1)Must use all original sounds, painstakingly designed or manipulated, so that it sounds like nothing else anyone's ever heard.
2)Use presets, samples, or recognizable instruments without worrying about if the sounds are unique, but concentrates on the actual composition/arrangement.
3)Inbetween the two. Use the sounds as they are, unless can't find a preset that suits a particular part of the arrangement--then design/tweak a sound to fit the need.
Now, it seems especially in the arena of electronic music, there's a heavy emphasis on sound design/manipulation. Sometimes I wonder if it's a little over the top. We've all heard the lot of the trippy sounding stuff that just grates on your nerves instead of being good music (of course this is subjective). In cases like that, it seems sound design was placed before actual composition/arrangement.
My personal disposition is that the countless commercial presets, user presets, sample libraries..etc out there are more than enough to make incredible music. You can sit for hours, days, or months and try to design your own sounds, but the truth is, you are not a professional sound designer, and you are not paid to design sound like the professionals are. The pros know what they're doing and they are very experienced at it. The chances of you designing a sound that exists in no available preset/sample library, and sounds better than any designed sound that came before it is...well, quite slim. So, why slave over the concept of designing original sounds?

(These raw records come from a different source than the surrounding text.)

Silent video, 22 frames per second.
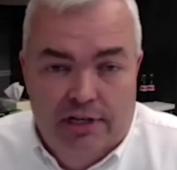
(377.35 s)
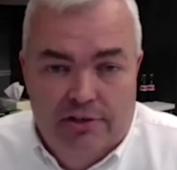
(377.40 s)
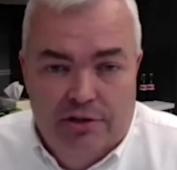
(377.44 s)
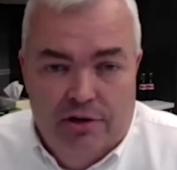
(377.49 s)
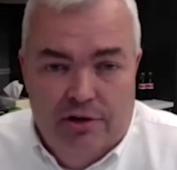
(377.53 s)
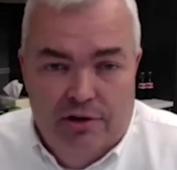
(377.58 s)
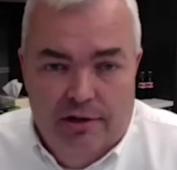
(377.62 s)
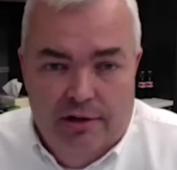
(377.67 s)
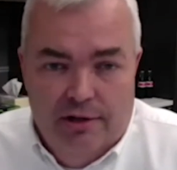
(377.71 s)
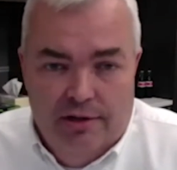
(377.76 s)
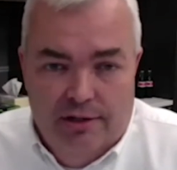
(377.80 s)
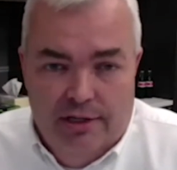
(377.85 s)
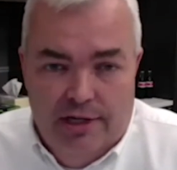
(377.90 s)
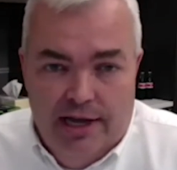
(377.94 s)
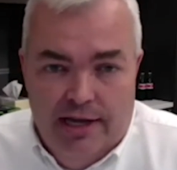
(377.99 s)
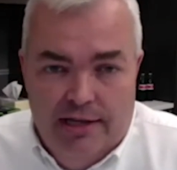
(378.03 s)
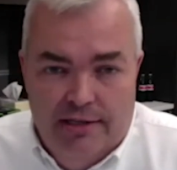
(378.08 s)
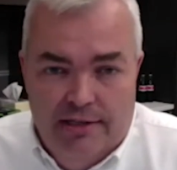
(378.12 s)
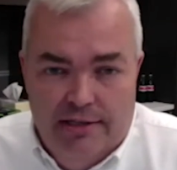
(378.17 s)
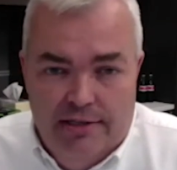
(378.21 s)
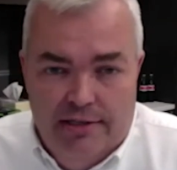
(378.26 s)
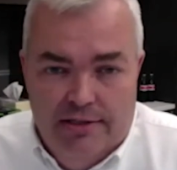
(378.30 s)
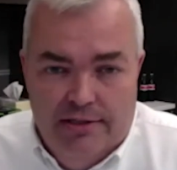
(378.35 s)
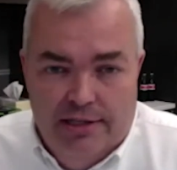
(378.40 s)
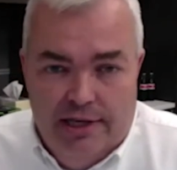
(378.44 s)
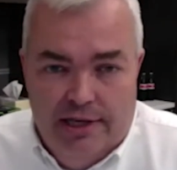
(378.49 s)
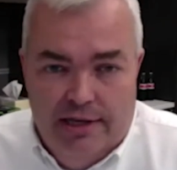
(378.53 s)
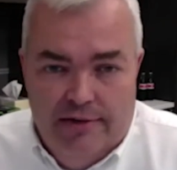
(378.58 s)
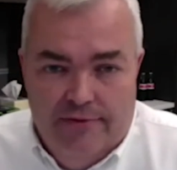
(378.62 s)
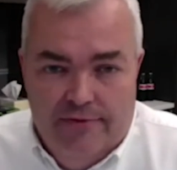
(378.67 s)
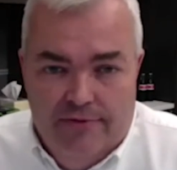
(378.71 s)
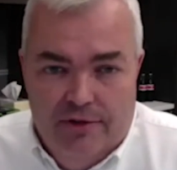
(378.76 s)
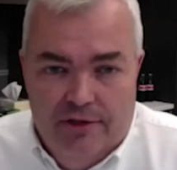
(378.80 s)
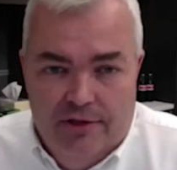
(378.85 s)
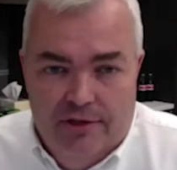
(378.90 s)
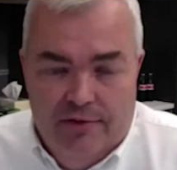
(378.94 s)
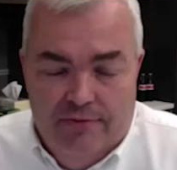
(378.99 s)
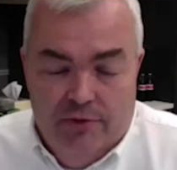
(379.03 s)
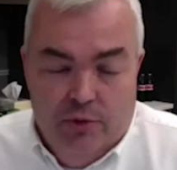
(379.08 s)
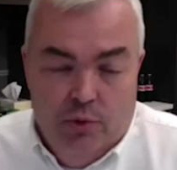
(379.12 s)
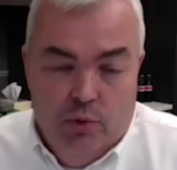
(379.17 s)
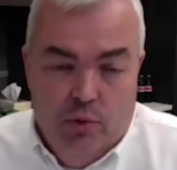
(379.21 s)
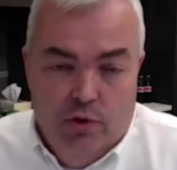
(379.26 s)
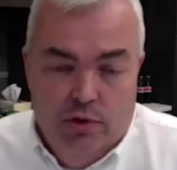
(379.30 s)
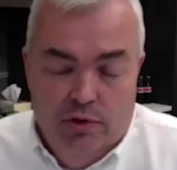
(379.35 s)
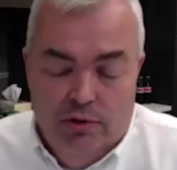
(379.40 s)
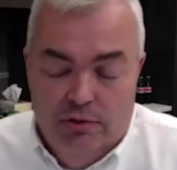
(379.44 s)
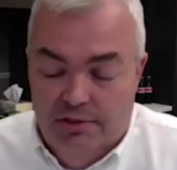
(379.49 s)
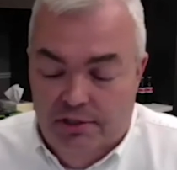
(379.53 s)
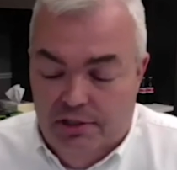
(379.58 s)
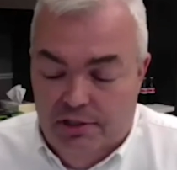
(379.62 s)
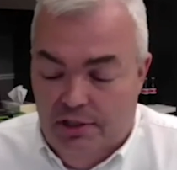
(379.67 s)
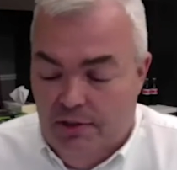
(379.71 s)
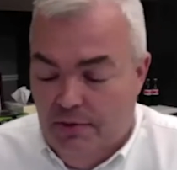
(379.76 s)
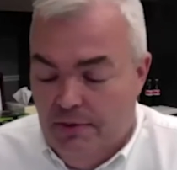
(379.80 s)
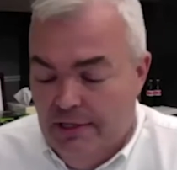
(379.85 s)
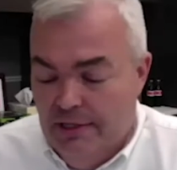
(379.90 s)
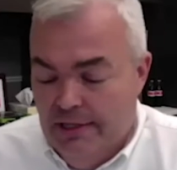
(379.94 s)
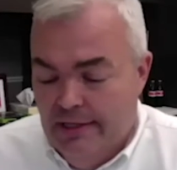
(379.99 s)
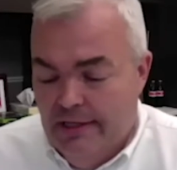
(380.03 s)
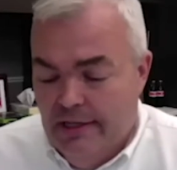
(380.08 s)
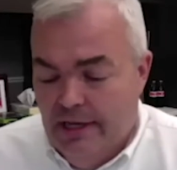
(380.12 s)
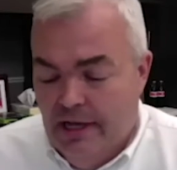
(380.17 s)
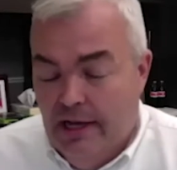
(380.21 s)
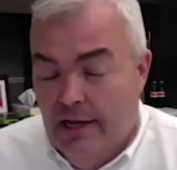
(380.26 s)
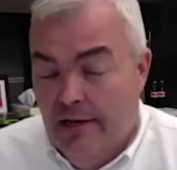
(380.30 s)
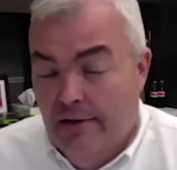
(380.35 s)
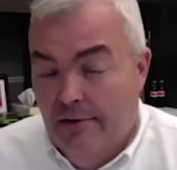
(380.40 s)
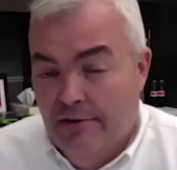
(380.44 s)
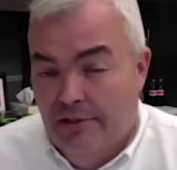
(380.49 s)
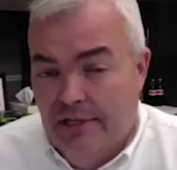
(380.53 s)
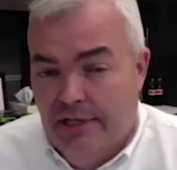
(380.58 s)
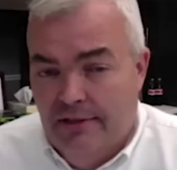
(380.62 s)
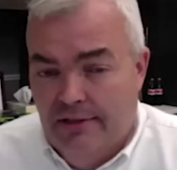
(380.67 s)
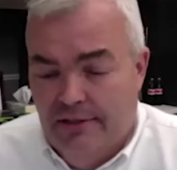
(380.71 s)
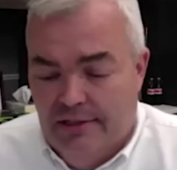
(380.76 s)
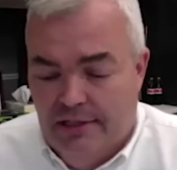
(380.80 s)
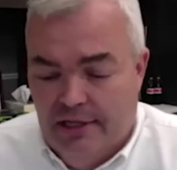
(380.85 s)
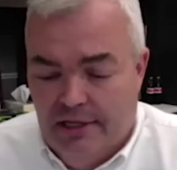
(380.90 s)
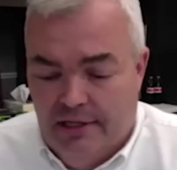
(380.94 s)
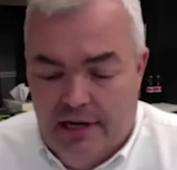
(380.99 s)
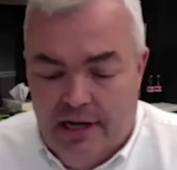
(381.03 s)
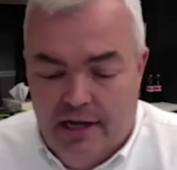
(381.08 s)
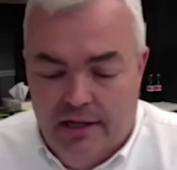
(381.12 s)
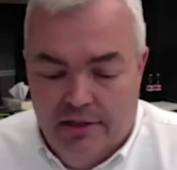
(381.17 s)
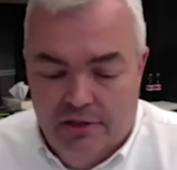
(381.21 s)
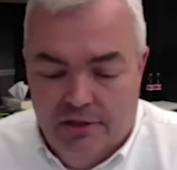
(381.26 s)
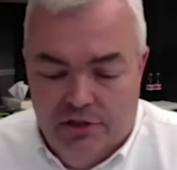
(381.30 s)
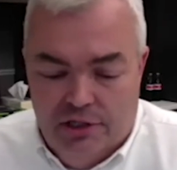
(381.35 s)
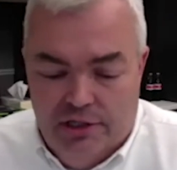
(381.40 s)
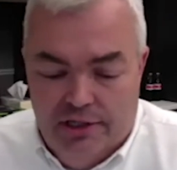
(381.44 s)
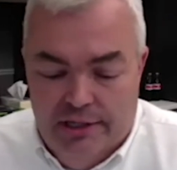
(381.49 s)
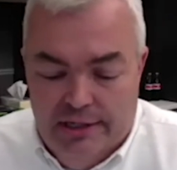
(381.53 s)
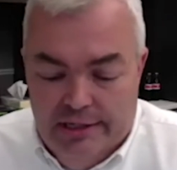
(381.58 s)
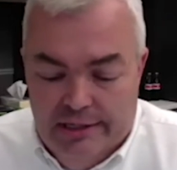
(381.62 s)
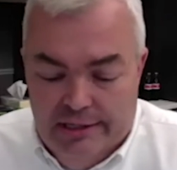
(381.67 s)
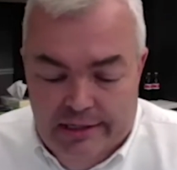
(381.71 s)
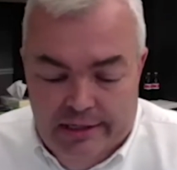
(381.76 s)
I started on the IT side of the world, so I understand the technology.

Or, maybe it's just a matter of degrees. You can take a preset sound and tweak some parameters so that it fits closer to what you imagine in your head. Or, you can be a real tweakhead and start off with just a waveform and then go wild. I suppose in the end, we make music for different reasons, and our motivations are all different as well. I guess for the tweakheads, the process of making the trippy sounds is alone worth the price of admission--whether these sounds can add up to a good piece of music is another matter altogether.